Content starts

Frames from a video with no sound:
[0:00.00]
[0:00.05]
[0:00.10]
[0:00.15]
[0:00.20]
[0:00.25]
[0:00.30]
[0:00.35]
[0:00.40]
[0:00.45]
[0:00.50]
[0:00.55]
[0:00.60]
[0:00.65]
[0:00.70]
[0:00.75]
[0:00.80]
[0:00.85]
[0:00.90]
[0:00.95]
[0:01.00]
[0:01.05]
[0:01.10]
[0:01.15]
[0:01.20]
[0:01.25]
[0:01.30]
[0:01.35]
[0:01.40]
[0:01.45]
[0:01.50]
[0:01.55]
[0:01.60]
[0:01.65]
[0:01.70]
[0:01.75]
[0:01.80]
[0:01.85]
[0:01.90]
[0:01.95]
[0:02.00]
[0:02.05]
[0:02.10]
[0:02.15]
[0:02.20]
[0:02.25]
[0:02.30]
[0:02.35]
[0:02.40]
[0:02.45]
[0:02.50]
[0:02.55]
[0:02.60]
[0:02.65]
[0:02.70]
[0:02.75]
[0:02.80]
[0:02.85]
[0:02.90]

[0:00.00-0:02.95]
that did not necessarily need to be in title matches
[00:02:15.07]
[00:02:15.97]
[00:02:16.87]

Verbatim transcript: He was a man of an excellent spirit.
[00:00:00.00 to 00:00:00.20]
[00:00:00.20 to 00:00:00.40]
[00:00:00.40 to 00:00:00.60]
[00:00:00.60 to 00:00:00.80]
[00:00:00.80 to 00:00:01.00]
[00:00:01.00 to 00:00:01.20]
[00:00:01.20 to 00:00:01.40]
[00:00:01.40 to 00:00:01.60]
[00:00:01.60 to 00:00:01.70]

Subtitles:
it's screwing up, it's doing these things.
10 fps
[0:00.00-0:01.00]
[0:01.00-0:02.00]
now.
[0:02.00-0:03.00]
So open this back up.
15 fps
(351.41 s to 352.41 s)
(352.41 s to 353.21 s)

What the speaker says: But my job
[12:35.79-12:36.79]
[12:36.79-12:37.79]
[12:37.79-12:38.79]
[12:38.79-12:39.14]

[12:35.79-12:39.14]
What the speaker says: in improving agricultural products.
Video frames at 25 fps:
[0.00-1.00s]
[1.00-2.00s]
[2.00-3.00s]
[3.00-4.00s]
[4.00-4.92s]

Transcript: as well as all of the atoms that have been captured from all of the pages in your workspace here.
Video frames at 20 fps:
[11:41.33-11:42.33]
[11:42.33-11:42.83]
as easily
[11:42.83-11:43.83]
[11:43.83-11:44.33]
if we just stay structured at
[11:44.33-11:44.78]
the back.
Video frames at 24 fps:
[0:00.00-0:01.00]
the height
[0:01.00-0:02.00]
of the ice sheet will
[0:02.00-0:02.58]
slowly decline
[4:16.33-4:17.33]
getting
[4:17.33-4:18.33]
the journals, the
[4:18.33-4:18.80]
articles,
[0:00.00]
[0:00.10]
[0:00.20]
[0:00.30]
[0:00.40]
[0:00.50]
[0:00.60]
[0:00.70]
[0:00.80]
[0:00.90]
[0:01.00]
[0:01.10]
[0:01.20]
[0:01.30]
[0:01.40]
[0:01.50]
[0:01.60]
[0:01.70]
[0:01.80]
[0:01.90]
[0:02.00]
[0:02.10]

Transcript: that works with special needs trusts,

Content ends

### Description of the task
Copy the records above exactly, leaving nothing out.

### Solution for this exercise
Frames from a video with no sound:
[0:00.00]
[0:00.05]
[0:00.10]
[0:00.15]
[0:00.20]
[0:00.25]
[0:00.30]
[0:00.35]
[0:00.40]
[0:00.45]
[0:00.50]
[0:00.55]
[0:00.60]
[0:00.65]
[0:00.70]
[0:00.75]
[0:00.80]
[0:00.85]
[0:00.90]
[0:00.95]
[0:01.00]
[0:01.05]
[0:01.10]
[0:01.15]
[0:01.20]
[0:01.25]
[0:01.30]
[0:01.35]
[0:01.40]
[0:01.45]
[0:01.50]
[0:01.55]
[0:01.60]
[0:01.65]
[0:01.70]
[0:01.75]
[0:01.80]
[0:01.85]
[0:01.90]
[0:01.95]
[0:02.00]
[0:02.05]
[0:02.10]
[0:02.15]
[0:02.20]
[0:02.25]
[0:02.30]
[0:02.35]
[0:02.40]
[0:02.45]
[0:02.50]
[0:02.55]
[0:02.60]
[0:02.65]
[0:02.70]
[0:02.75]
[0:02.80]
[0:02.85]
[0:02.90]

[0:00.00-0:02.95]
that did not necessarily need to be in title matches
[00:02:15.07]
[00:02:15.97]
[00:02:16.87]

Verbatim transcript: He was a man of an excellent spirit.
[00:00:00.00 to 00:00:00.20]
[00:00:00.20 to 00:00:00.40]
[00:00:00.40 to 00:00:00.60]
[00:00:00.60 to 00:00:00.80]
[00:00:00.80 to 00:00:01.00]
[00:00:01.00 to 00:00:01.20]
[00:00:01.20 to 00:00:01.40]
[00:00:01.40 to 00:00:01.60]
[00:00:01.60 to 00:00:01.70]

Subtitles:
it's screwing up, it's doing these things.
10 fps
[0:00.00-0:01.00]
[0:01.00-0:02.00]
now.
[0:02.00-0:03.00]
So open this back up.
15 fps
(351.41 s to 352.41 s)
(352.41 s to 353.21 s)

What the speaker says: But my job
[12:35.79-12:36.79]
[12:36.79-12:37.79]
[12:37.79-12:38.79]
[12:38.79-12:39.14]

[12:35.79-12:39.14]
What the speaker says: in improving agricultural products.
Video frames at 25 fps:
[0.00-1.00s]
[1.00-2.00s]
[2.00-3.00s]
[3.00-4.00s]
[4.00-4.92s]

Transcript: as well as all of the atoms that have been captured from all of the pages in your workspace here.
Video frames at 20 fps:
[11:41.33-11:42.33]
[11:42.33-11:42.83]
as easily
[11:42.83-11:43.83]
[11:43.83-11:44.33]
if we just stay structured at
[11:44.33-11:44.78]
the back.
Video frames at 24 fps:
[0:00.00-0:01.00]
the height
[0:01.00-0:02.00]
of the ice sheet will
[0:02.00-0:02.58]
slowly decline
[4:16.33-4:17.33]
getting
[4:17.33-4:18.33]
the journals, the
[4:18.33-4:18.80]
articles,
[0:00.00]
[0:00.10]
[0:00.20]
[0:00.30]
[0:00.40]
[0:00.50]
[0:00.60]
[0:00.70]
[0:00.80]
[0:00.90]
[0:01.00]
[0:01.10]
[0:01.20]
[0:01.30]
[0:01.40]
[0:01.50]
[0:01.60]
[0:01.70]
[0:01.80]
[0:01.90]
[0:02.00]
[0:02.10]

Transcript: that works with special needs trusts,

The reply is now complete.